マルクスはこれを示唆する知見を残したが、理論的なものは残さなかった。政治革命論としては残さなかった。遺稿というべき『ヘーゲル法哲学批判ノート』として残しただけだった。だから、マルクスを受け継いだとする面々(マルクス主義)は混乱した。要するにマルクスは近代国家が自由や民主制や人権を政治国家の内部で幻想として実現しても、現実には自由はなく、非民主的で非人権的なことが横行しているとしたのであり、国家としては暴力的で強権的な支配を残し、戦争も残した。このマルクスの指摘はキリスト教圏外(東方)では強権的で暴力的 な支配が存続したことを意味する。アジアの抵抗はマルクスのいう政治国家の転倒という課題と結びつくかということが問題として意識された部分もあった。竹内好は中国の近代化の中にその結合の幻を見た典型だった。それは日本の西欧への抵抗の挫折を乗り越えるものとしてイメージされた美しい幻想だった。そして、それは挫折した。
マルクス主義は政治国家を生みながら、現実(社会国家、市民社会)で抑圧的、差別的非人権的なものが残るのは階級関係に原因がるとした。マルクスの社会革命としてのプロレタリア革命だった。マルクス主義はこれを絶対化し、領域を拡大した。史的唯物論や唯物史観として。これは経済過程を絶対化することで政治革命の独自性、歴史性を部分化してしまった。すべては階級的(経済的)な政治権力のせいであり、資本主義を打倒することが、マルクスの言う社会国家の中で自由や民主制あるいは人権を実現することであるとした。階級の解放を根底に持つ革命運動としてこれは現象した。レーニンはこの階級闘争と東方の抵抗結び東方革命とした。このマルクス主義はマルクスのいう社会国家における自由や民主制、人権の実現をはずした。それを彼らは法や憲法がブルジョワイデオロギーであると批判したことに象徴される。マルクスが政治国家の内でしか実現していない自由や民主や人権を、またネグリの言う構成された権力の構成的権力からの疎遠状態をすべて階級関係と階級的権力に還元してしまった。自由や民主や人権が現実にお生活圏で実現することを外してしまった。非戦ということも。ここは微妙な問題だったがずれは大きなものとなった。これはM・フーコーのいう階級という概念の史的限界なのだと思う。自由や民主制や人権の問題は階級問題というよりは権力問題なのだ。戦争もそうである。マルクス主義はそこを外してしまった。
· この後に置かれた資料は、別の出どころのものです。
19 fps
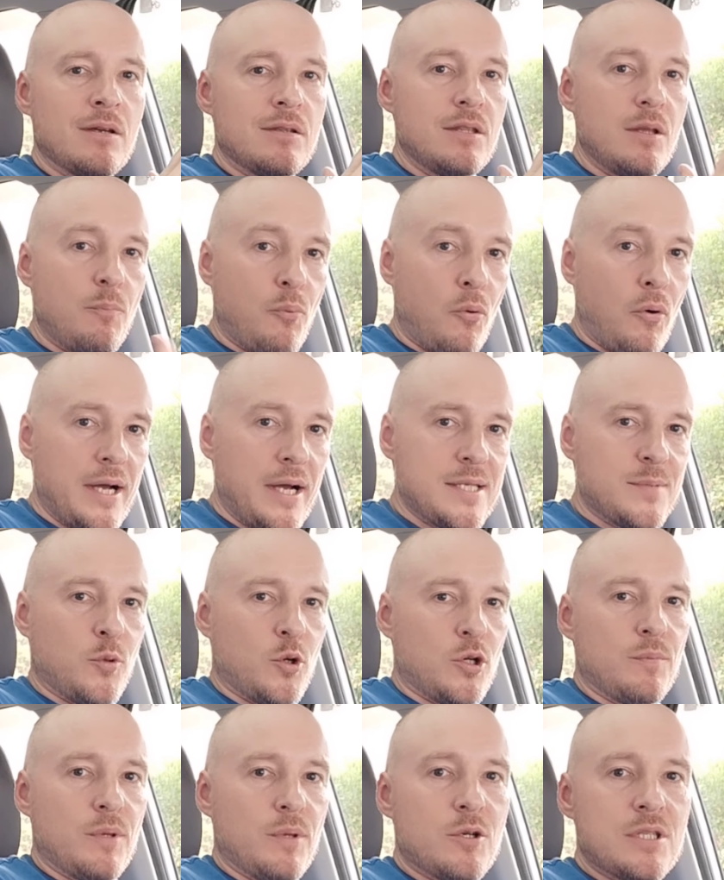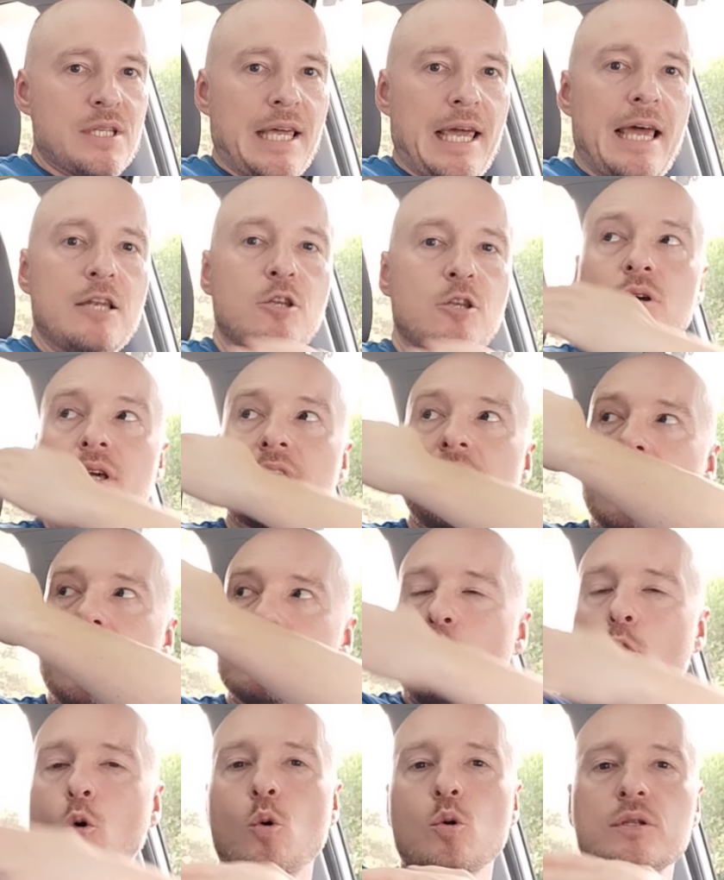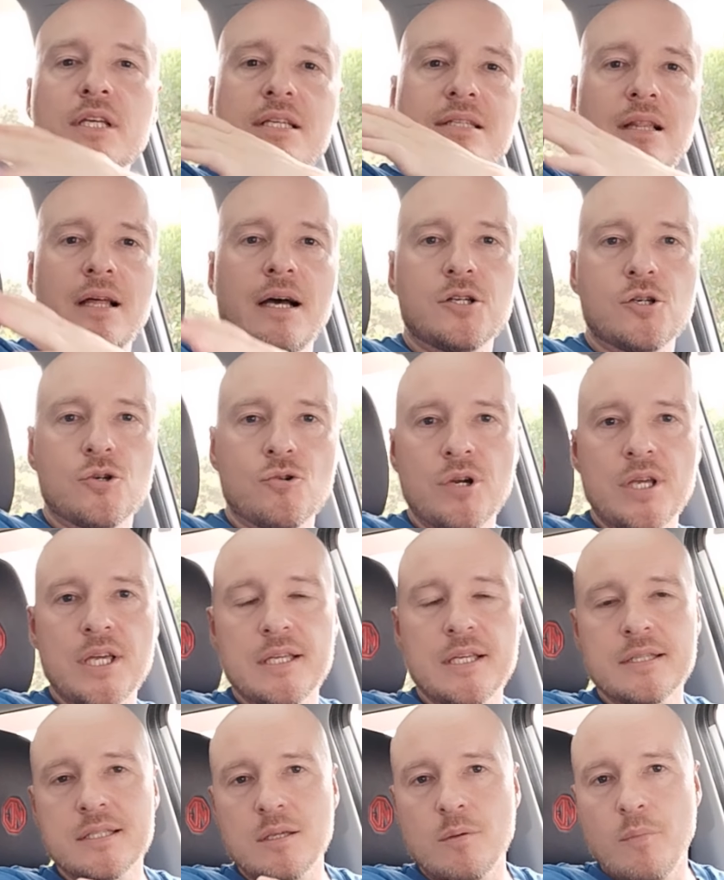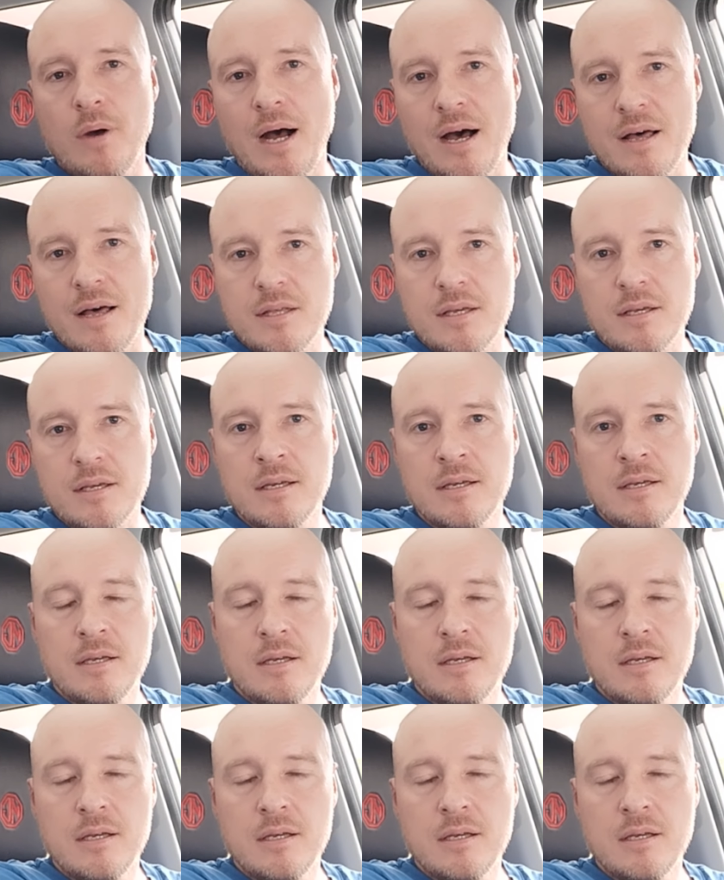the price point, because can you get all this luxury in some otherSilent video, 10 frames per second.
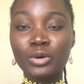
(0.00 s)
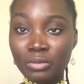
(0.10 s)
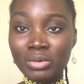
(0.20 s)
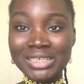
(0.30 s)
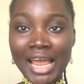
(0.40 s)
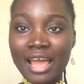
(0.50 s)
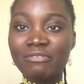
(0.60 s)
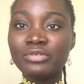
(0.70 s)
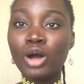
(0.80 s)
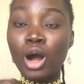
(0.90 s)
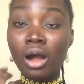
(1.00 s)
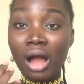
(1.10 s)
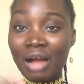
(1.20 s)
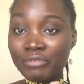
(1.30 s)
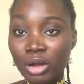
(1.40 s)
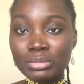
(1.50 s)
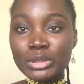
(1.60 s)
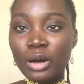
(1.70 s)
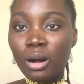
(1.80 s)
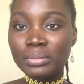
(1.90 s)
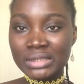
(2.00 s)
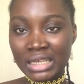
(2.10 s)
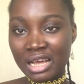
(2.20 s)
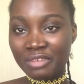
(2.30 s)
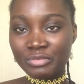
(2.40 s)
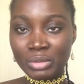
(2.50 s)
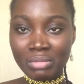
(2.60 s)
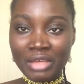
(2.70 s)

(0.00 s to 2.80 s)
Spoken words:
which I've come to observe with my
マルクスの完成された近代国家の批判は「自由で民主的で人権という価値観」を持つ国家への批判であり、アメリカ民主主義が戦争を内包していることの限界の批判である。ただ、この批判は西側にたいする東方の抵抗として繰り返されてきたもの、あるいは階級的なものとして展開されてきたものの延長線上にはない。それには環が抜けている。プーチンいう民主独裁も、習近平の民主的国際秩序もその点では同じである。それはマルクスの言う現実の中に、自由や民主制や人権を実現していくものを持たないからであり、彼らいう民主はキリスト教の代わりにロシア正教や宗教化した社会主義を対置したにすぎないからだである。